10.2 Single Layer Neural Network
Let’s consider a dataset made of \(p\) predictors
\[X=(X_1,X_2,X_3,...,X_p)\]
and build a non linear function \(f(X)\) to predict a response \(Y\).
\[f(X)=\beta_0+\sum_{k=1}^K{\beta_kh_k(X)}\]
where \(h_k(X)\) is the expression of the hidden layers, a transformation of the input, named as the \(A_k\) function of \(X\) with \(K\) activation, \(k=1,...,K\), which are not directly observed.

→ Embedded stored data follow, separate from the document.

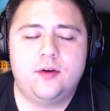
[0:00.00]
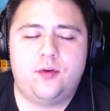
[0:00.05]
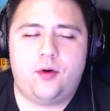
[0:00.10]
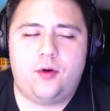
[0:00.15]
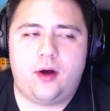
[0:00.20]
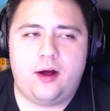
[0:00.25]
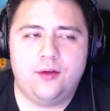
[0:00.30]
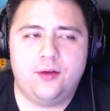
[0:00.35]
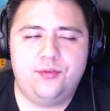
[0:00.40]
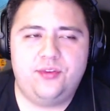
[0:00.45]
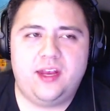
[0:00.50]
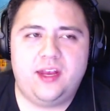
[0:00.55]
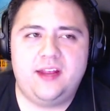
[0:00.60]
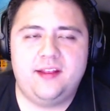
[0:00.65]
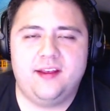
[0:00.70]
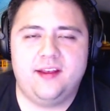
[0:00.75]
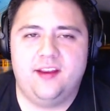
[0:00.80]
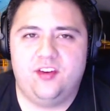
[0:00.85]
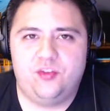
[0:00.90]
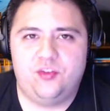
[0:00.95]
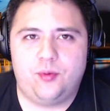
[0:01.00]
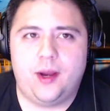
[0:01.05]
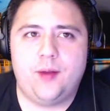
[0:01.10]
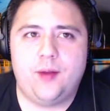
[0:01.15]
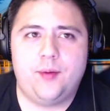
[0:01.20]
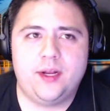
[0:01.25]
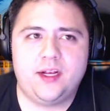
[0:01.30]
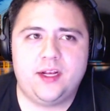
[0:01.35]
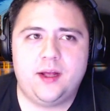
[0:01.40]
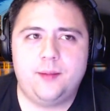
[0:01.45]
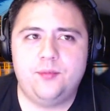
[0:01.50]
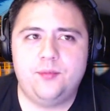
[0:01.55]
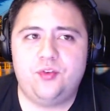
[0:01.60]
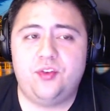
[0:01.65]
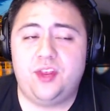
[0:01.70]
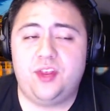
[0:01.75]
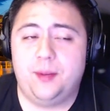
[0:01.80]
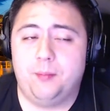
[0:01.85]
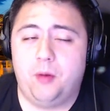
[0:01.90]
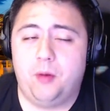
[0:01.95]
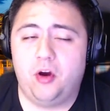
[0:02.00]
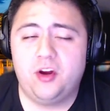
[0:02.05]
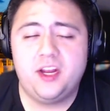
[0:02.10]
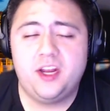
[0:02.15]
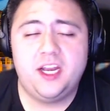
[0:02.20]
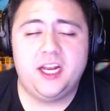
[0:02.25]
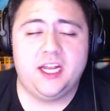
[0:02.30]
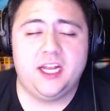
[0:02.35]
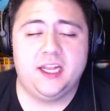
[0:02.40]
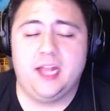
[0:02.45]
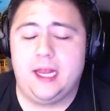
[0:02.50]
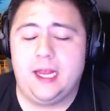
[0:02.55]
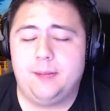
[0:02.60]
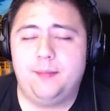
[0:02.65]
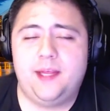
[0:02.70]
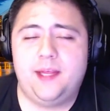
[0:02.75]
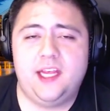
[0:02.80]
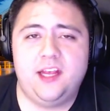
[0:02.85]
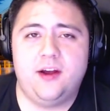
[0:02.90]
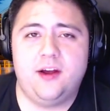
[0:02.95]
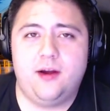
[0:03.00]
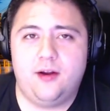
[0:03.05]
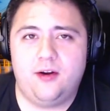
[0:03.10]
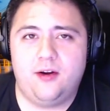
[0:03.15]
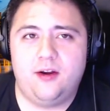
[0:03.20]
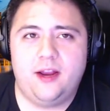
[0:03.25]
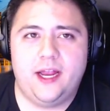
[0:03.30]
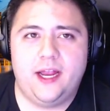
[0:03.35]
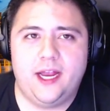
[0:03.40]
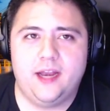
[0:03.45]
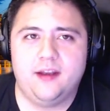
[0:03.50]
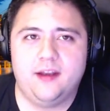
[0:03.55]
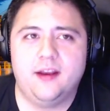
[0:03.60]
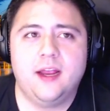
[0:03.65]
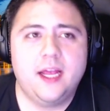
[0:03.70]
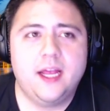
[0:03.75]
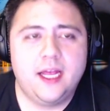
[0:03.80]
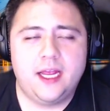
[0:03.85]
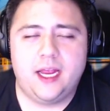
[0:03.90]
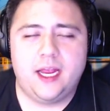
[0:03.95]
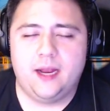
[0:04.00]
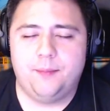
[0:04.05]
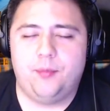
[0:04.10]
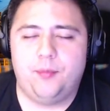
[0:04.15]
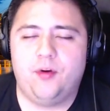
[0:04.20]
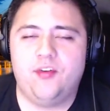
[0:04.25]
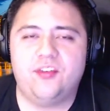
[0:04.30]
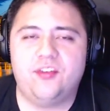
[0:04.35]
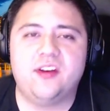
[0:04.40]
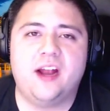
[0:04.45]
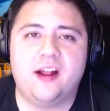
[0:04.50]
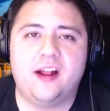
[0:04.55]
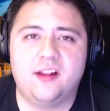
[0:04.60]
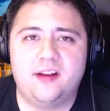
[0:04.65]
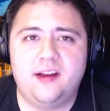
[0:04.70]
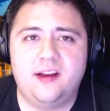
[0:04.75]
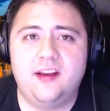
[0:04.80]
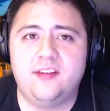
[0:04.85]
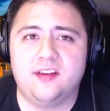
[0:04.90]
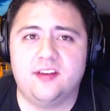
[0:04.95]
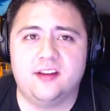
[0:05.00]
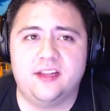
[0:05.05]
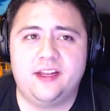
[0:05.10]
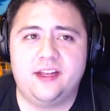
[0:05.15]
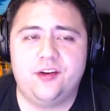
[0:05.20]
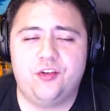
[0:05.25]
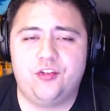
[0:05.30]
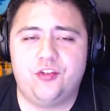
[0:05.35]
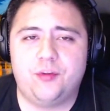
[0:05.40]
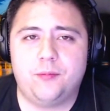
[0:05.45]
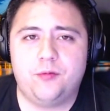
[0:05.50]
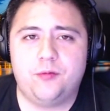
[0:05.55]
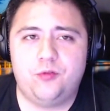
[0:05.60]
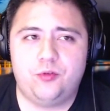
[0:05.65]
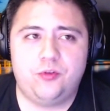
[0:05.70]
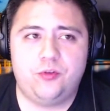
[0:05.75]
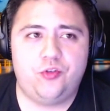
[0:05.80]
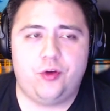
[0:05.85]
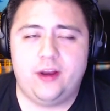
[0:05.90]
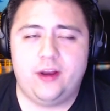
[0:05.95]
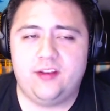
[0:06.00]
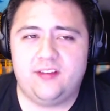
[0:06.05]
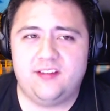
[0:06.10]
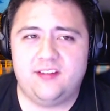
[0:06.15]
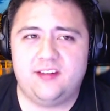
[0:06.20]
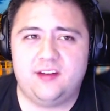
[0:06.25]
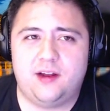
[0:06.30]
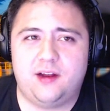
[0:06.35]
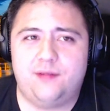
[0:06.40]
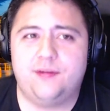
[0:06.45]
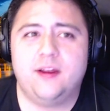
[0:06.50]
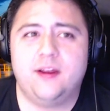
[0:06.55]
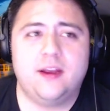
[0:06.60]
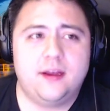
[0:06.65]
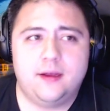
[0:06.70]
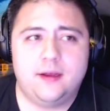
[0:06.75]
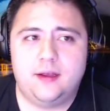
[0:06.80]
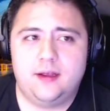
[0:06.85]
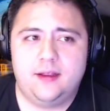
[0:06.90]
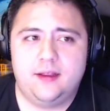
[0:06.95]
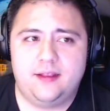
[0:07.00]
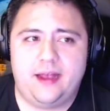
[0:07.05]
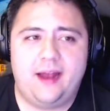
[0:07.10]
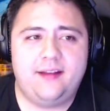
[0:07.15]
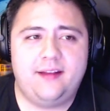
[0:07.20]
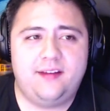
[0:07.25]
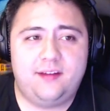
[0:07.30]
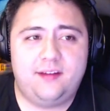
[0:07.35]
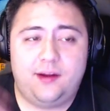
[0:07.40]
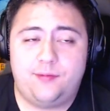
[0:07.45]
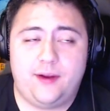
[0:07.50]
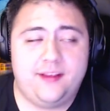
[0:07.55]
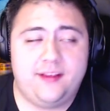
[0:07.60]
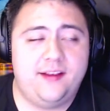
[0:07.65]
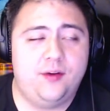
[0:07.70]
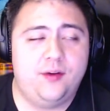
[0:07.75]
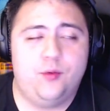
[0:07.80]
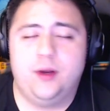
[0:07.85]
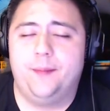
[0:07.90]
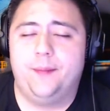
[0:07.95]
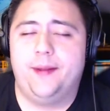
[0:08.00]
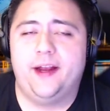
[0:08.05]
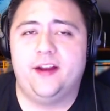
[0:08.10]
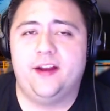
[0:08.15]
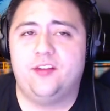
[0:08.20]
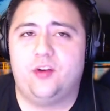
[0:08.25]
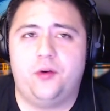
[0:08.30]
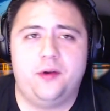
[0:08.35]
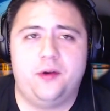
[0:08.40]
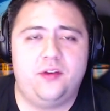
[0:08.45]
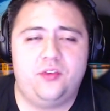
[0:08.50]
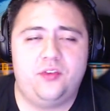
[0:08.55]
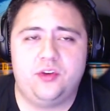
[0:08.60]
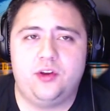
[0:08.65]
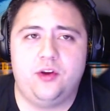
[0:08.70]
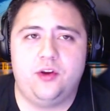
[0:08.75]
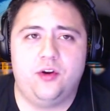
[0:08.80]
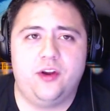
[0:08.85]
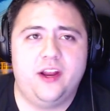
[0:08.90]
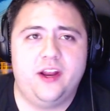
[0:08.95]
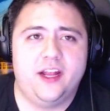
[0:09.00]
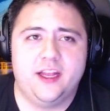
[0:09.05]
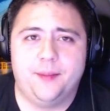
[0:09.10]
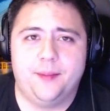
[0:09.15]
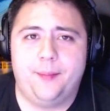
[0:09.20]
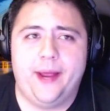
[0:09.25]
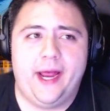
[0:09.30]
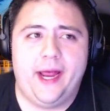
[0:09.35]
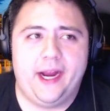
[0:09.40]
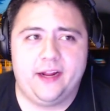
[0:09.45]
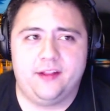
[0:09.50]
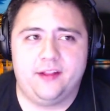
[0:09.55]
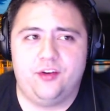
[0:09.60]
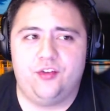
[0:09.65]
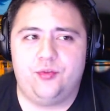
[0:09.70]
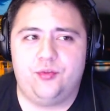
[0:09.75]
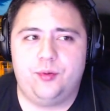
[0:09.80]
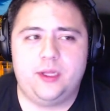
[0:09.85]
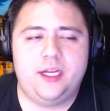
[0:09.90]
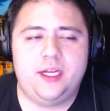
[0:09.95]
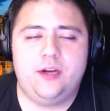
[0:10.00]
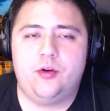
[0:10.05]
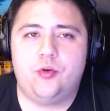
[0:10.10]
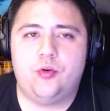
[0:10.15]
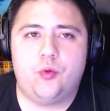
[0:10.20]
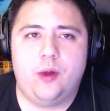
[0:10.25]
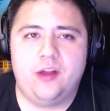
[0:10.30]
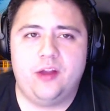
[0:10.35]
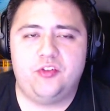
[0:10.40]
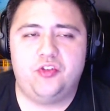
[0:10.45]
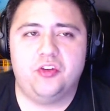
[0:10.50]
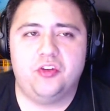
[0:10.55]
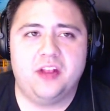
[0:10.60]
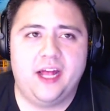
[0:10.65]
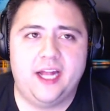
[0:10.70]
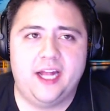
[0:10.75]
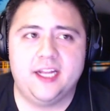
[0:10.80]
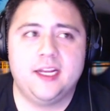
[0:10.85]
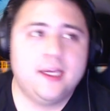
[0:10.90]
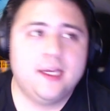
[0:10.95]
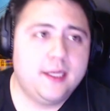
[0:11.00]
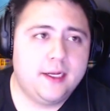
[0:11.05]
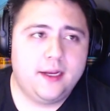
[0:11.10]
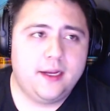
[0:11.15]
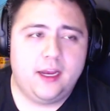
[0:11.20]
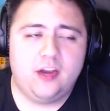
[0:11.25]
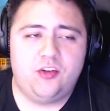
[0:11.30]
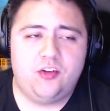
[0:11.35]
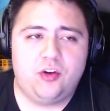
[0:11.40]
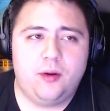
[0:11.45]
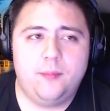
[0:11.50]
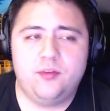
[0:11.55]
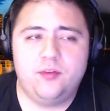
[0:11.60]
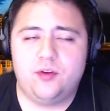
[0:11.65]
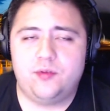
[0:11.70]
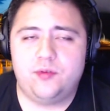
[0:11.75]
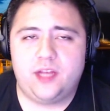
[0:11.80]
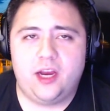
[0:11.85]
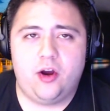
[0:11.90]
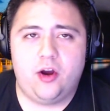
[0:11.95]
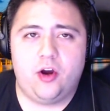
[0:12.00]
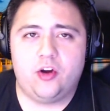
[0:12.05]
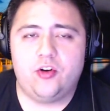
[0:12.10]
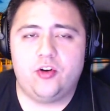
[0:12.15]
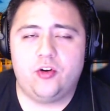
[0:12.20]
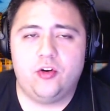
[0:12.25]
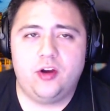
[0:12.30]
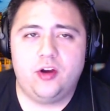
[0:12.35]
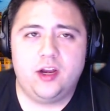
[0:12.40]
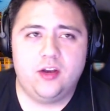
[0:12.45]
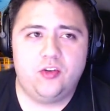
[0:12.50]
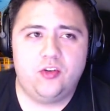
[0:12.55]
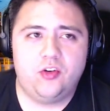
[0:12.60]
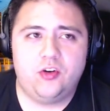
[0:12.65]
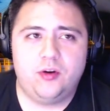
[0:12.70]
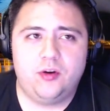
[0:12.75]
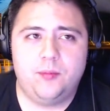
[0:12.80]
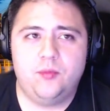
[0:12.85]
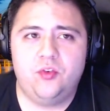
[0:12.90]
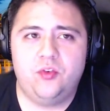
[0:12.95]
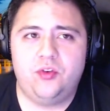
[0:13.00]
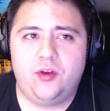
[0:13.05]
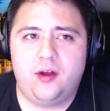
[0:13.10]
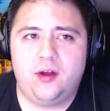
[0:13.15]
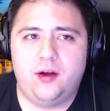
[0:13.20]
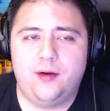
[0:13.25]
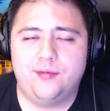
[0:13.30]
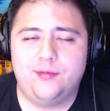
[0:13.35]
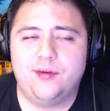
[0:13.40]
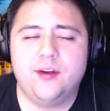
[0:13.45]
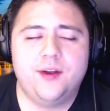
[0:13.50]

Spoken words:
I'll say this, right, when it comes to the marketing and like PR and personalities and leadership traits and stuff, that stuff I think Winnipeg has already secured in the bag. There's really no question that in terms of character, in terms of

\[A_k=h_k(X)\] and identify the activation: a non linear transformation of a linear function \(g(z)\)
\[A_k=h_k(X)=g(z)\]
\[A_k=h_k(X)=g(w_{k0}+\sum_{j=1}^p{w_{kj}X_j})\] to obtain an output layer which is a linear model that uses these activations \(A_k\) as inputs, resulting in a function \(f(X)\).
\[f(X)=\beta_0+\sum_{k=1}^K{\beta_kA_k}\] aech \(A_k\) is a different transformation of \(h_k(X)\)
\(\beta_0,...,B_K\) and \(w_{1,0},...,w_{K,p}\) need to be estimated from data.
What about the activation function \(g(z)\)? There are various options, but the most used ones are:
- sigmoid
\[g(z)=\frac{e^z}{1+e^z}\]
- ReLU rectified linear unit
\[g(z)=(z)_+=\left\{ \begin{array}{ll} 0 & \mbox{if z<0};\\ 1 & \mbox{otherwise}.\end{array}\right.\]
This is the structure of a single layer neural network. Here we can see the layer inputs, the hidden layers and the output layer.
In this example, we see deep learning applied to dosage/efficacy study, the model parameters with the activation function in the middle.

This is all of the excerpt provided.